Up to 40% of patients with non-small cell lung cancer (NSCLC) develop central nervous system (CNS) metastases. Current treatments for this subgroup of patients with advanced NSCLC include local therapies (surgery, stereotactic radiosurgery, and, less frequently, whole-brain radiotherapy), targeted therapies for oncogene-addicted NSCLC (small molecules, such as tyrosine kinase inhibitors, and antibody-drug conjugates), and immune checkpoint inhibitors (as monotherapy or combination therapy), with multiple new drugs in development. However, confirming the intracranial activity of these treatments has proven to be challenging, given that most lung cancer clinical trials exclude patients with untreated and/or progressing CNS metastases, or do not include prespecified CNS-related endpoints.

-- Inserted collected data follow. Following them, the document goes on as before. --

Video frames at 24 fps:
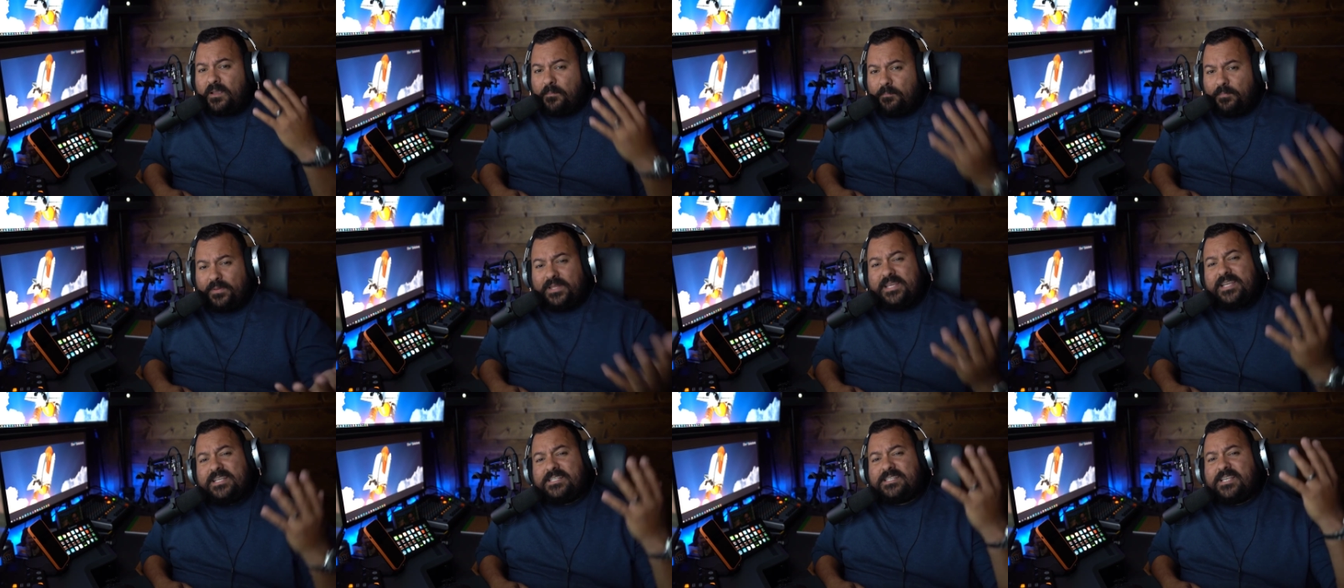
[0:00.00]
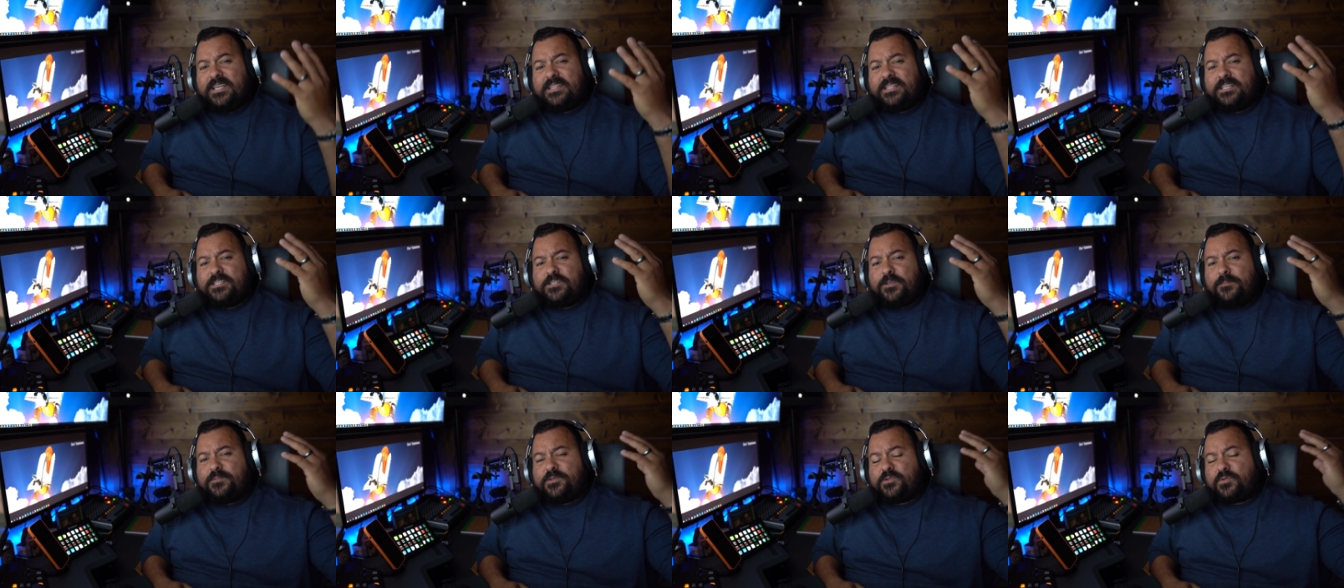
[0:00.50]
Please hit the
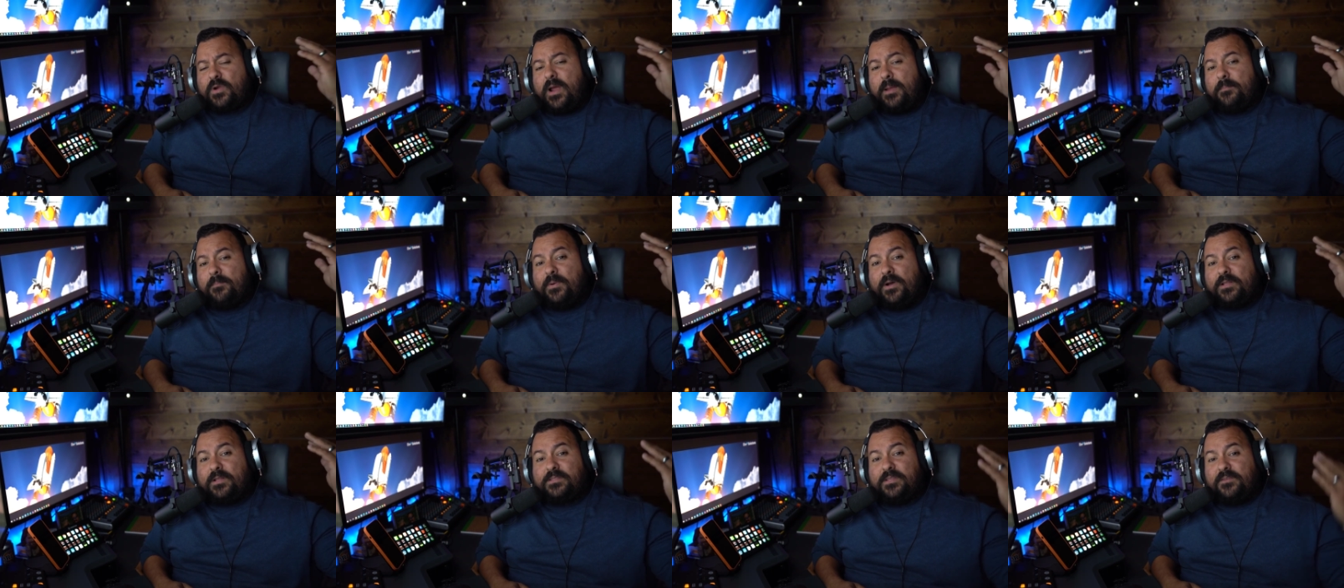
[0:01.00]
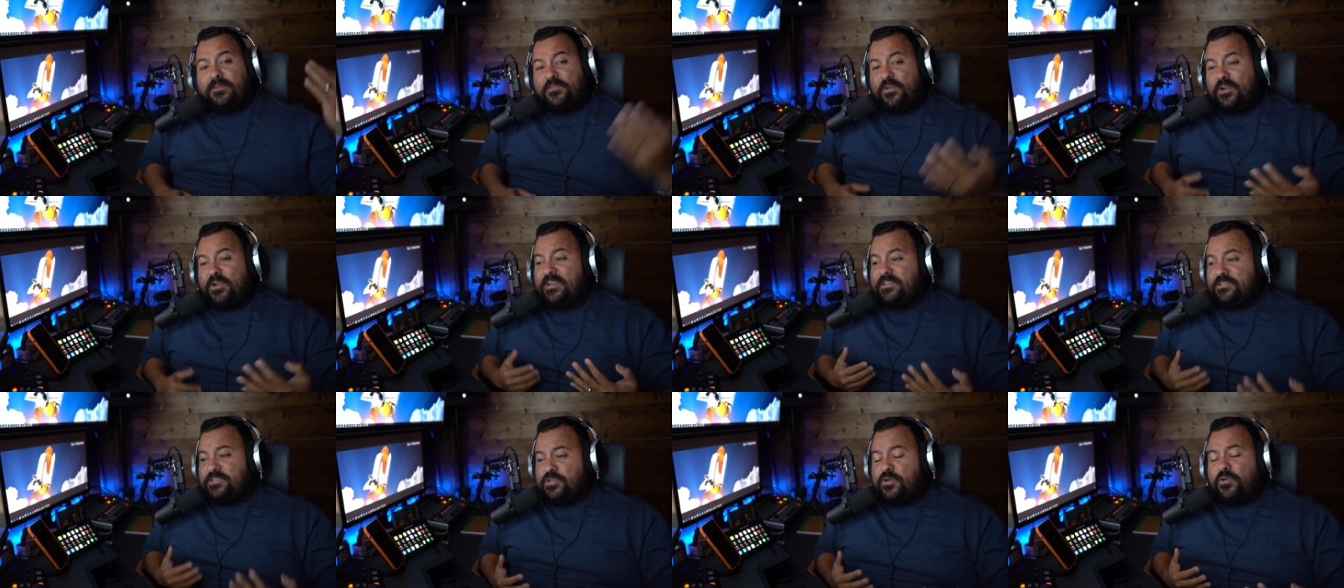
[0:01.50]
subscribe button if you're
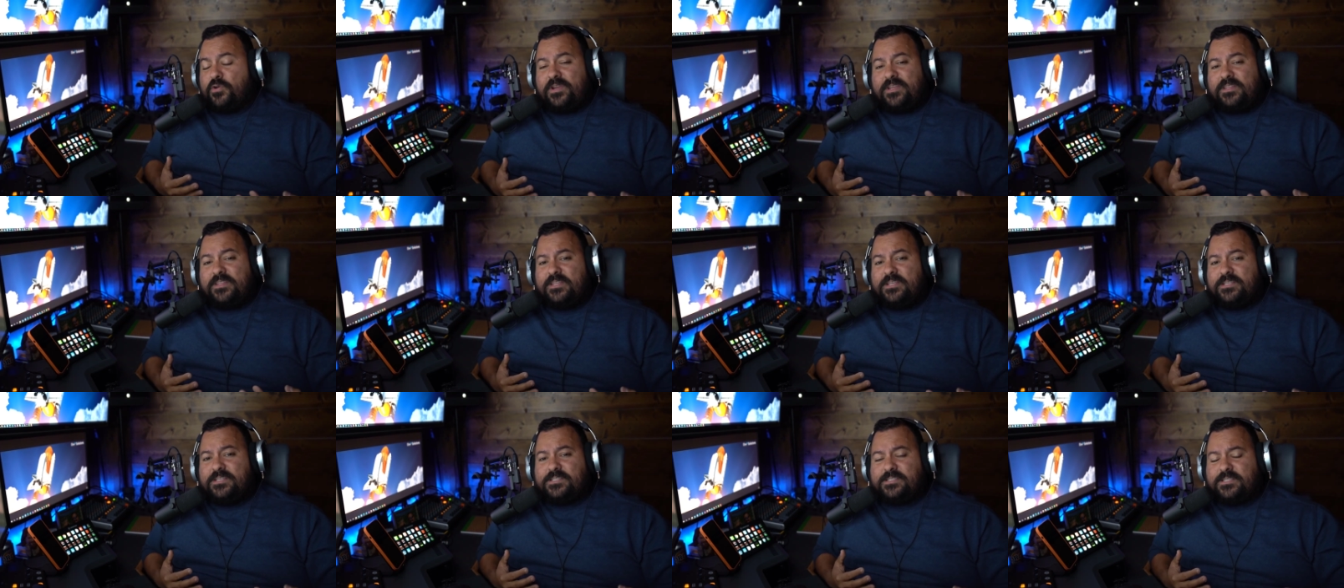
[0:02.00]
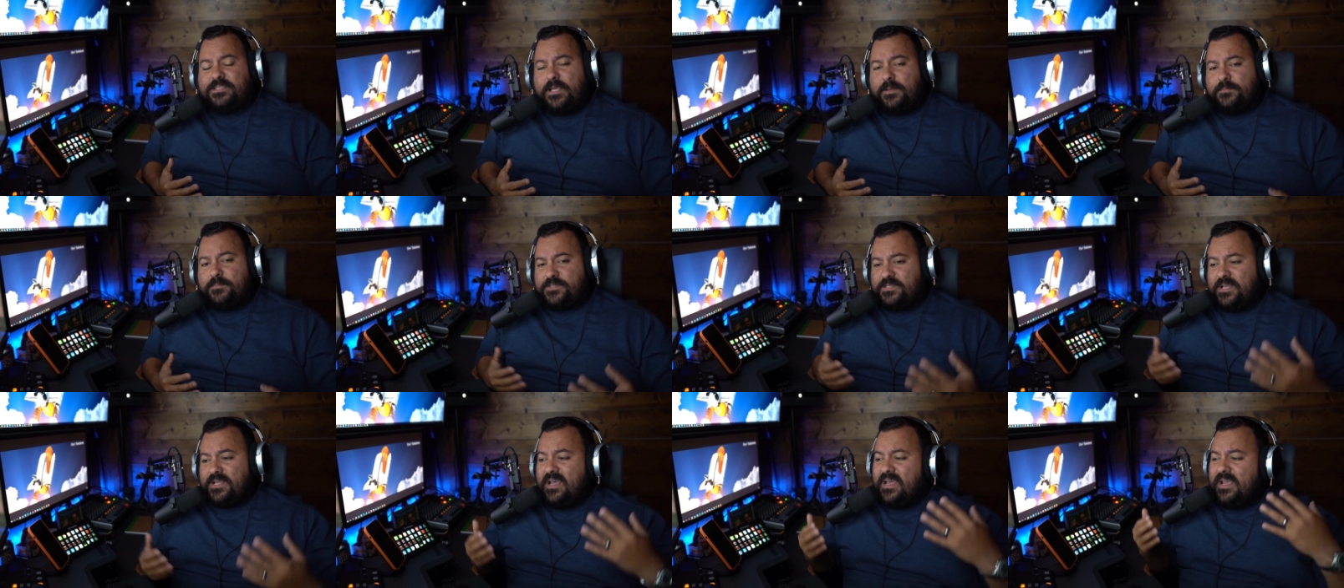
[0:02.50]
enjoying these
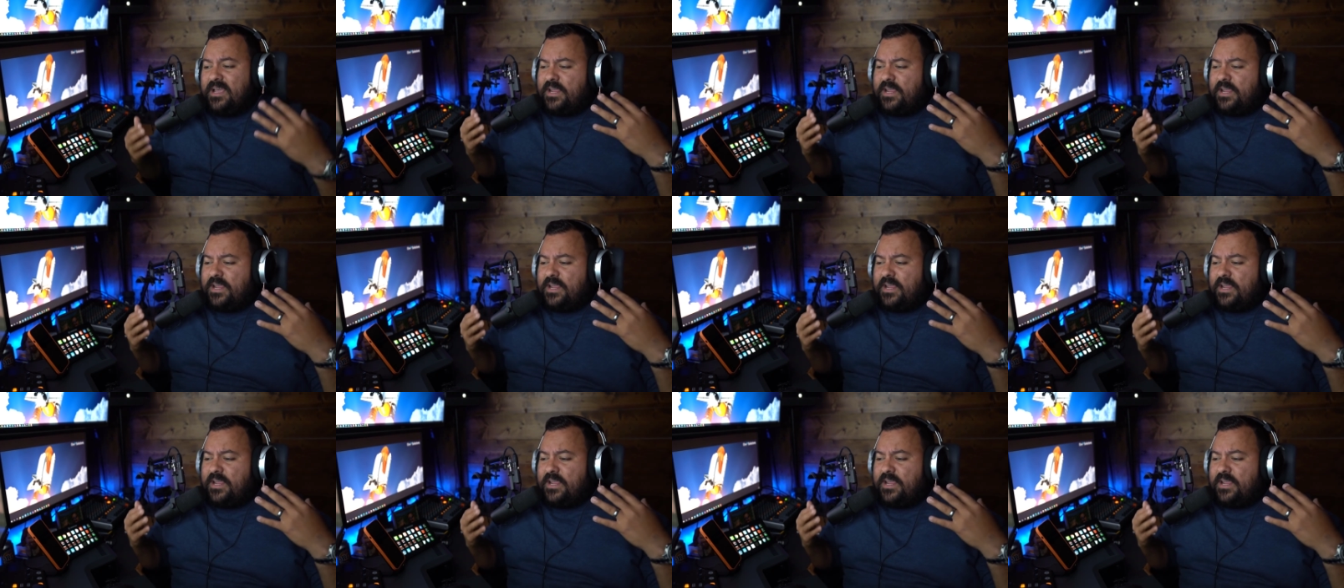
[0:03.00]
tips.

Here we review progress in the treatment of patients with CNS metastases originating from NSCLC, examining local treatment options, systemic therapies, and multimodal therapeutic strategies. We also consider challenges regarding assessment of treatment response and provide thoughts around future directions for managing CNS disease in patients with advanced NSCLC.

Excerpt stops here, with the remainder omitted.